Antalya/ Beydağları’ndan hilâl doğuyor.
Zahmetler rahmette; zıtlar zıtları doğuruyor: karanlık/aydınlık, âlimlik/zalimlik gibi.
2025 de böyle; zıtlar zıtları doğuruyor.
Çifte bayram müjdeleri, ıtır kokuları alıyorum.
Hıdırellez Bayramı, büyük kardeşlik bayramlarına karışıyor; Türk-Kürt, Türkiye-Suriye şafağındayız!

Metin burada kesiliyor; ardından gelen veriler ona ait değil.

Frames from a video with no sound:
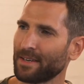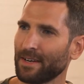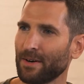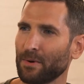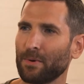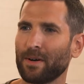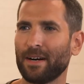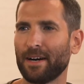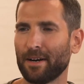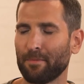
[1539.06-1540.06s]

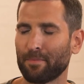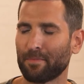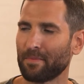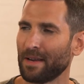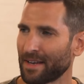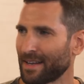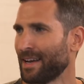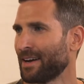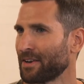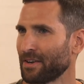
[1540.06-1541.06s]
In the
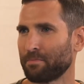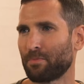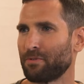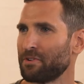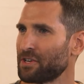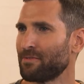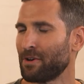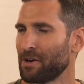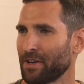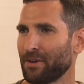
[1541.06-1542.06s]
cloud, you provision a
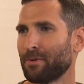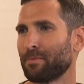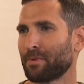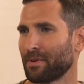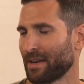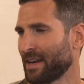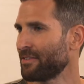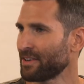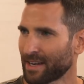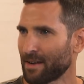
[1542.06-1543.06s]
volume, you
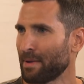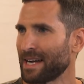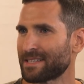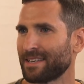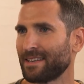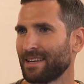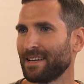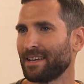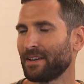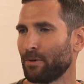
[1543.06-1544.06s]
give it a
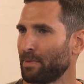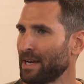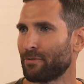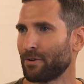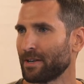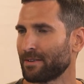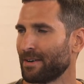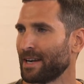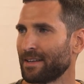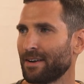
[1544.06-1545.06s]
capacity, you pay for it.
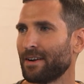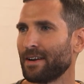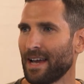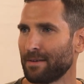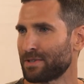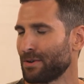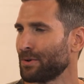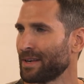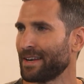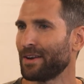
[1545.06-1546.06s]
Right? There are
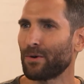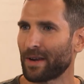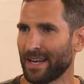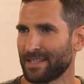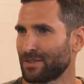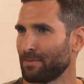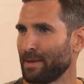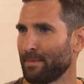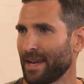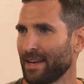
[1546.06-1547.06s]
absolutely no gains to
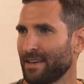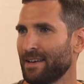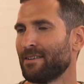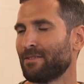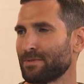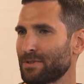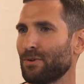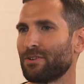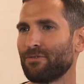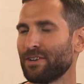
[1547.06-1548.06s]
be made from
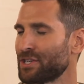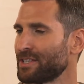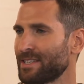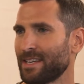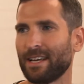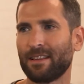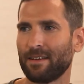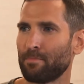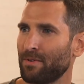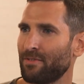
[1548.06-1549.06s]
storage efficiency,
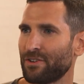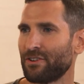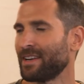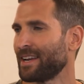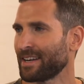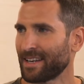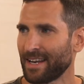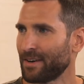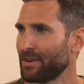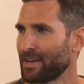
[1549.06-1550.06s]
thin provisioning,
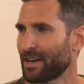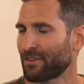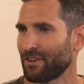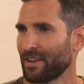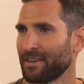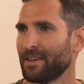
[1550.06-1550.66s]
data reduction.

Alacakaranlık iki türlüdür, karıştırmayalım; bu gelen fecr-i sadıkın alacakaranlığı.
“Fecr-i sadık, fecr-i sadık” diye söyler dururduk ya…
Bak işte, emareler göründü; bülbül olmak yerine baykuş olmayalım!
Ümitvâr olmak, ümide inanmak ve hak etmektir.
Siyasi gözlükle bakan yanılıyor; işarete vuran şavklara bak.
Neden herkese terakki dünyası da bize ye’s dünyası olsun?
Tutilik, en sıradan bir aldatma; ülfet gibi katlamalı cehalet.
Artık kaybedecek bir şeyimiz kalmadı; derekenin dibindeyiz.